Task directions>
Set down, please, the line that contains "[6:48.73-6:49.18]" and every line that follows it to the end of the records, exactly; do not include pictures.

(Stored data entries)
────────
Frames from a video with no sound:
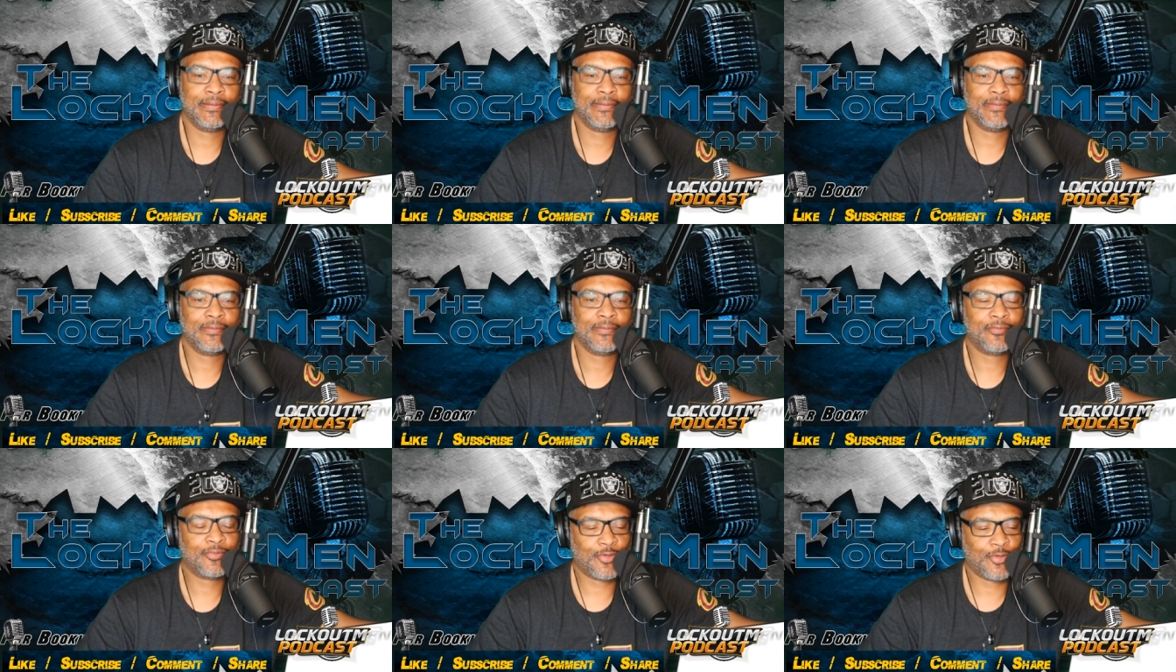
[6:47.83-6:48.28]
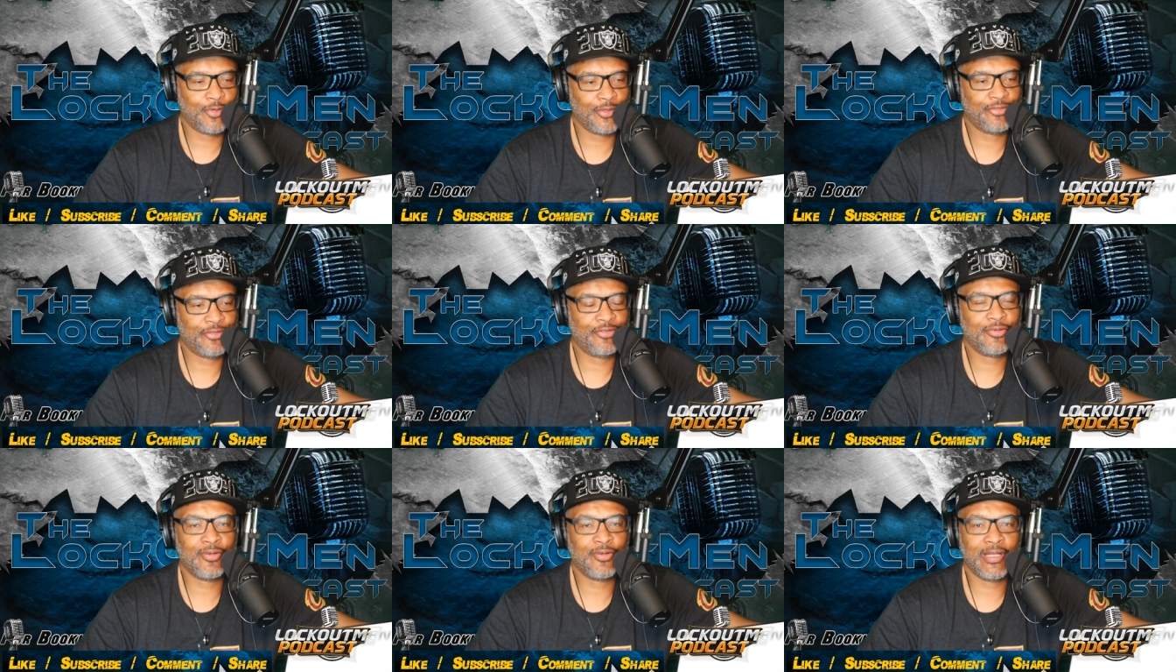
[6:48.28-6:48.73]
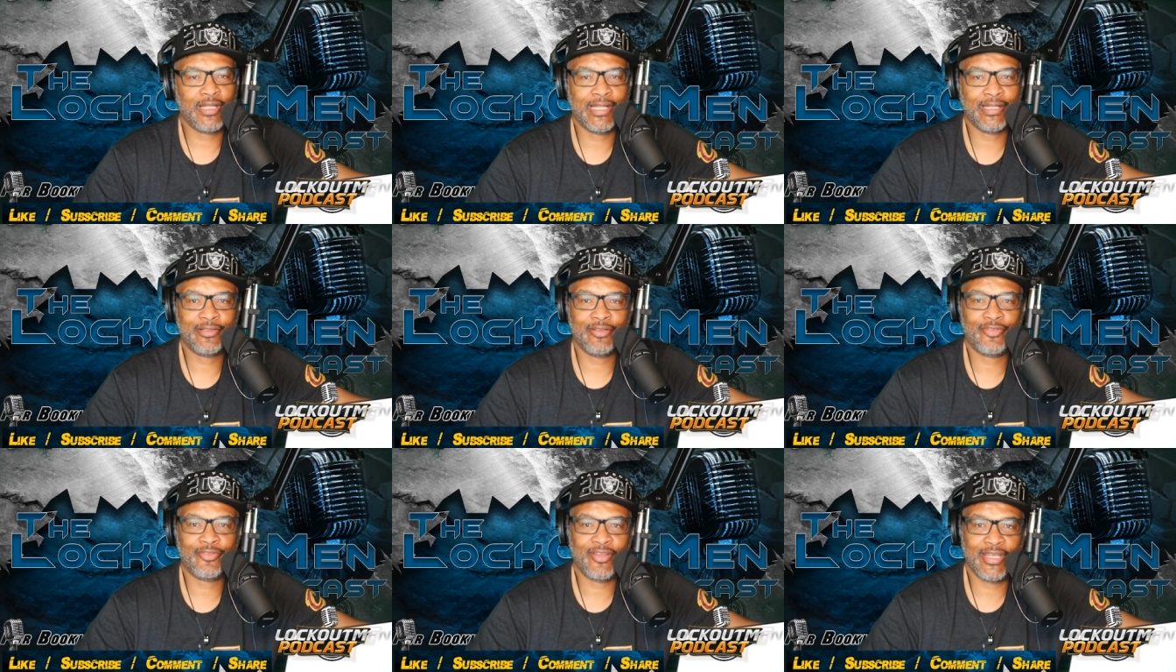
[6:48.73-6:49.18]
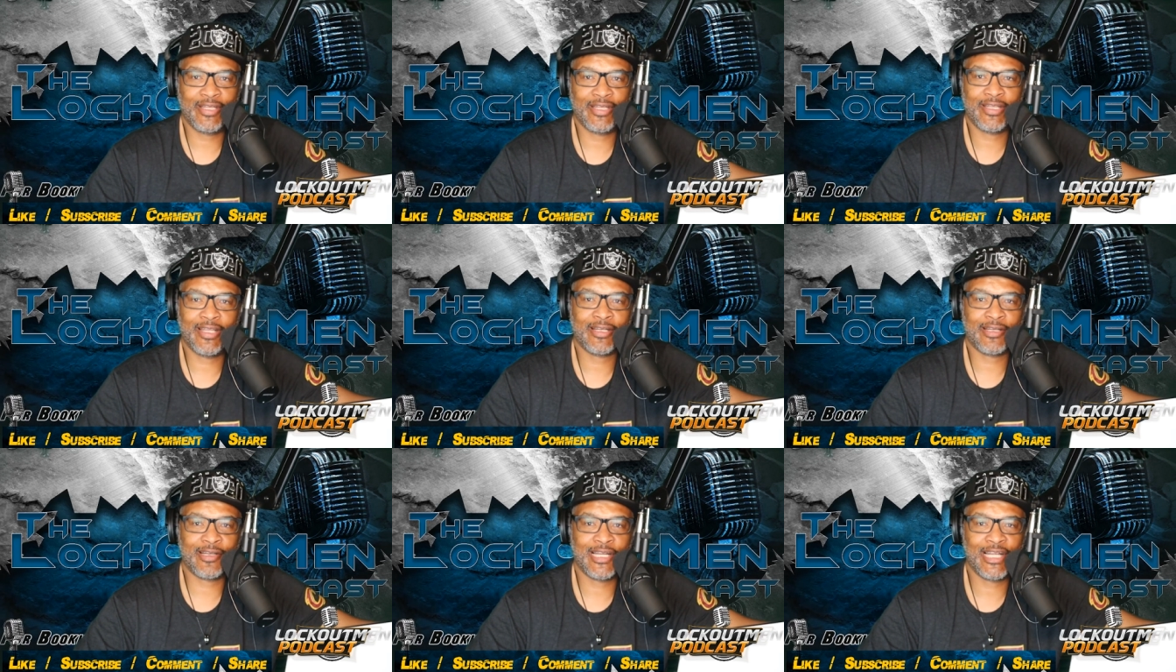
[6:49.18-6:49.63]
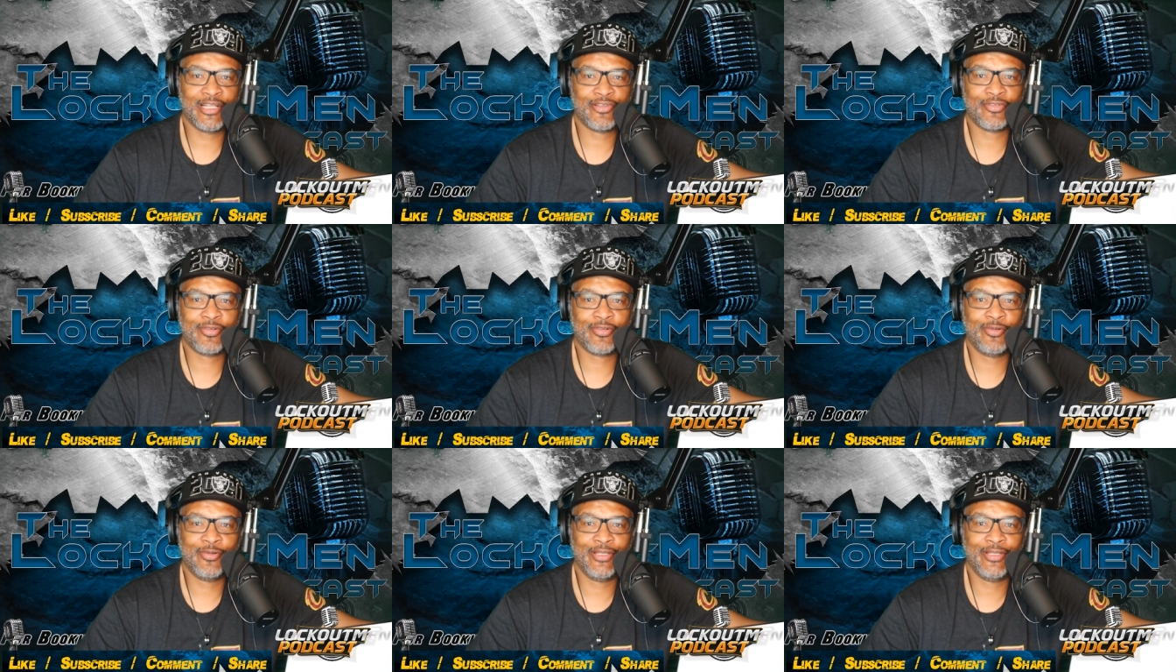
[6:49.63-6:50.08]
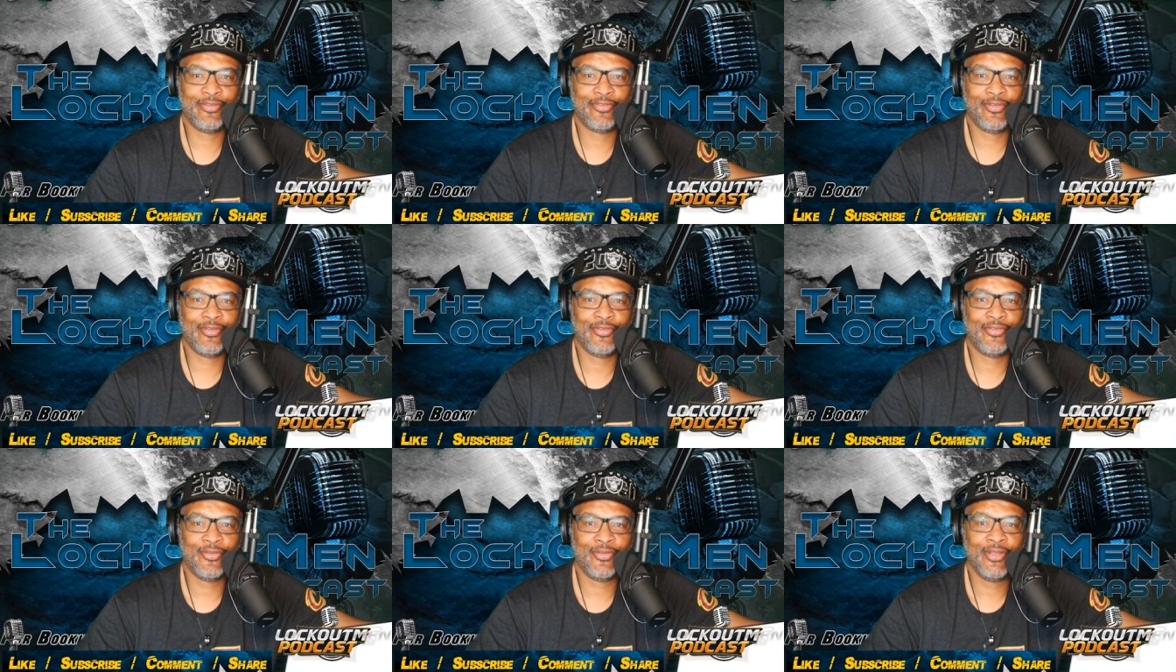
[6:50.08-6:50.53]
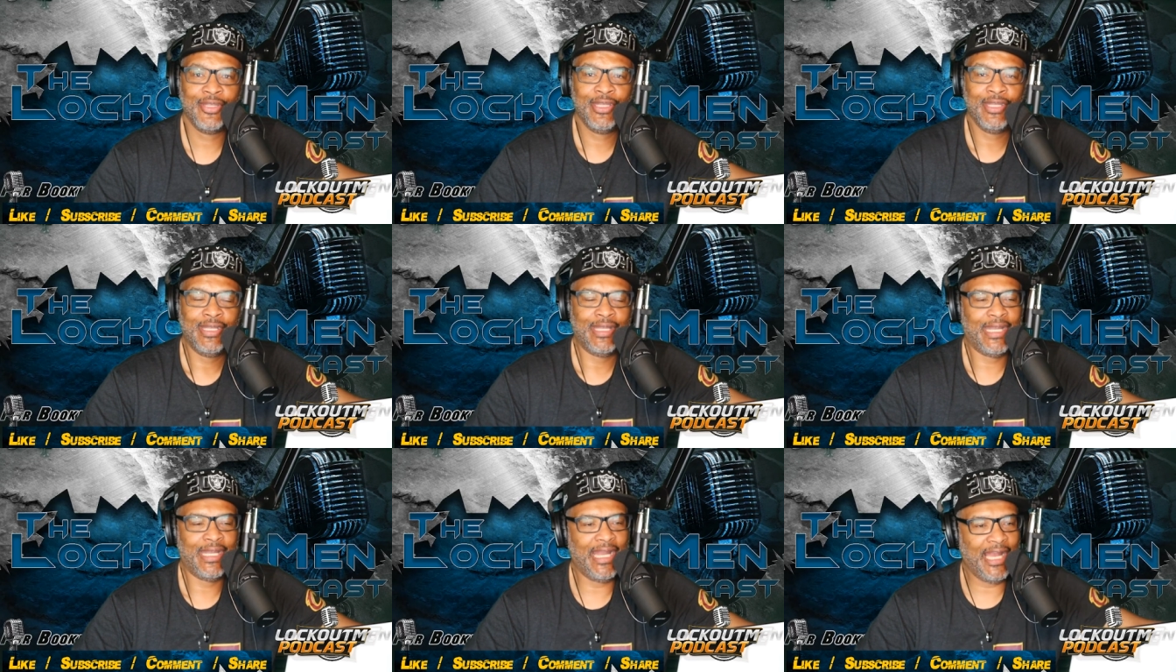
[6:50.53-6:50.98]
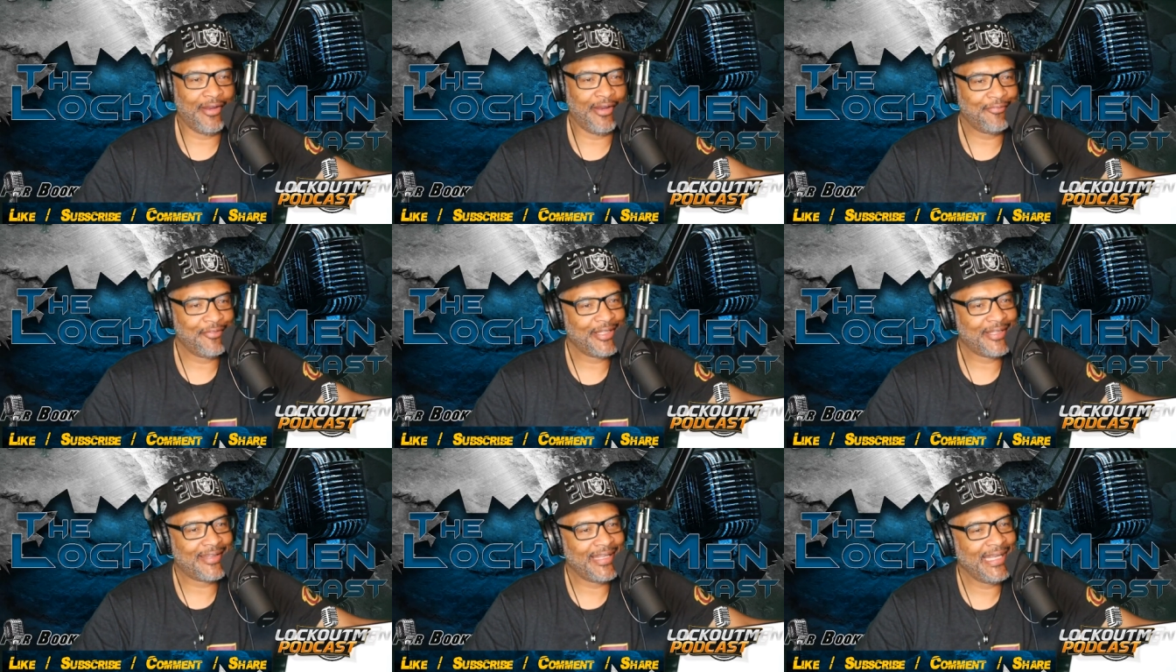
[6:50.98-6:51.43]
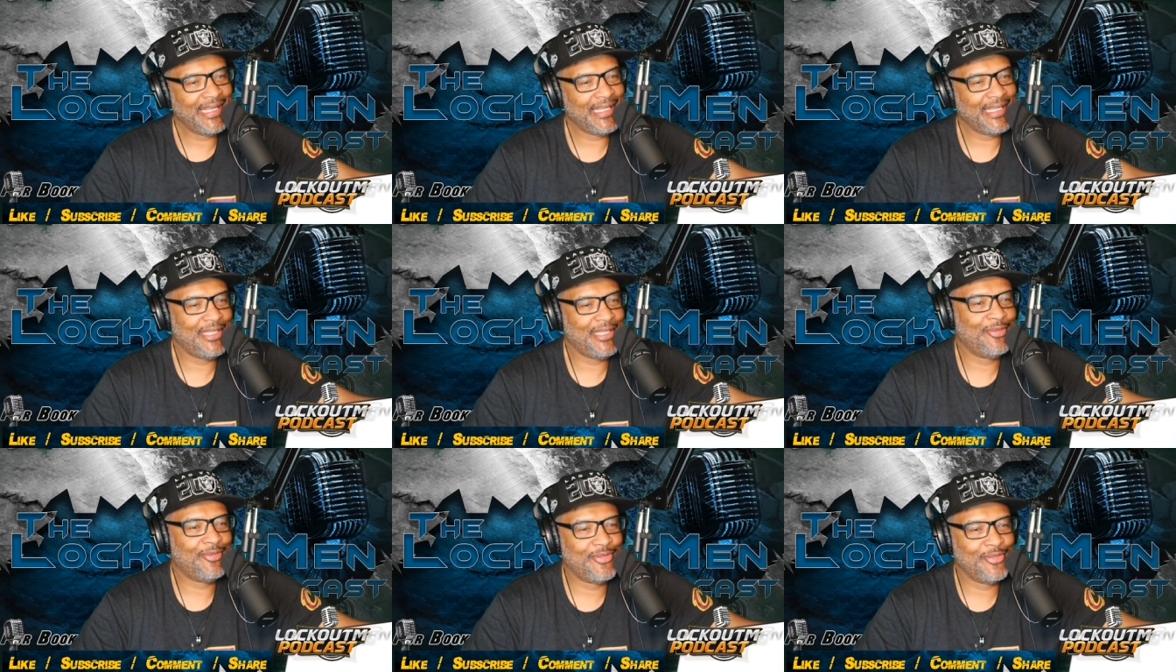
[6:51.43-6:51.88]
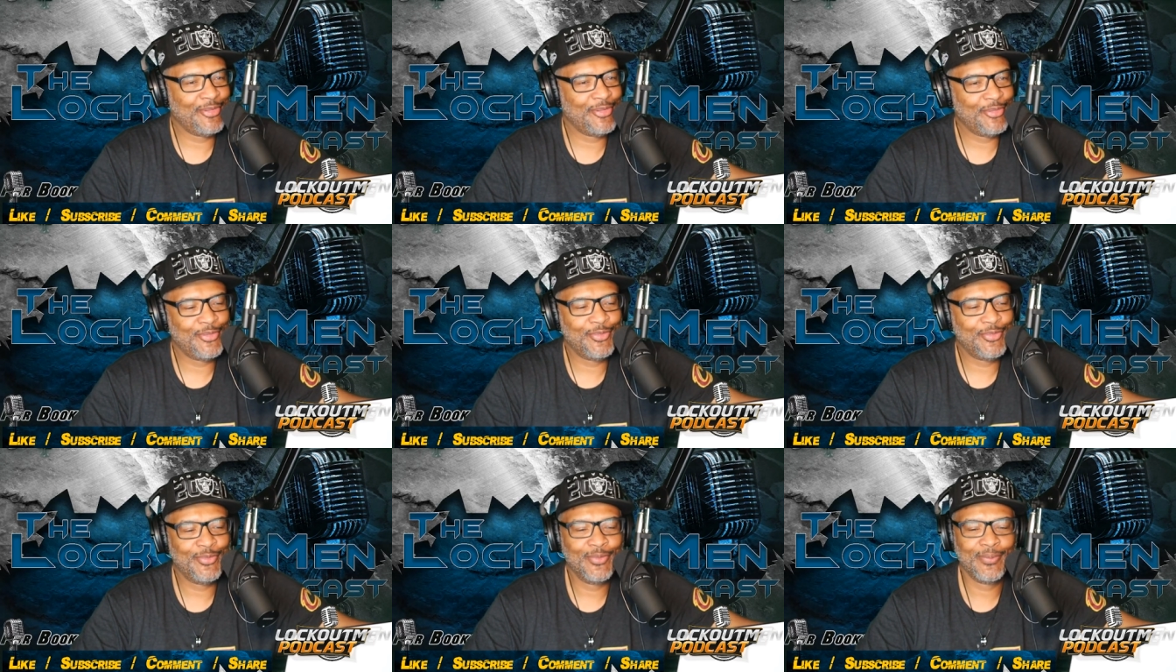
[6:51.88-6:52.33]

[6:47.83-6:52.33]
of course, you're going to have to take that consequences. Everything you do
────────
Output>
[6:48.73-6:49.18]
[6:49.18-6:49.63]
[6:49.63-6:50.08]
[6:50.08-6:50.53]
[6:50.53-6:50.98]
[6:50.98-6:51.43]
[6:51.43-6:51.88]
[6:51.88-6:52.33]

[6:47.83-6:52.33]
of course, you're going to have to take that consequences. Everything you do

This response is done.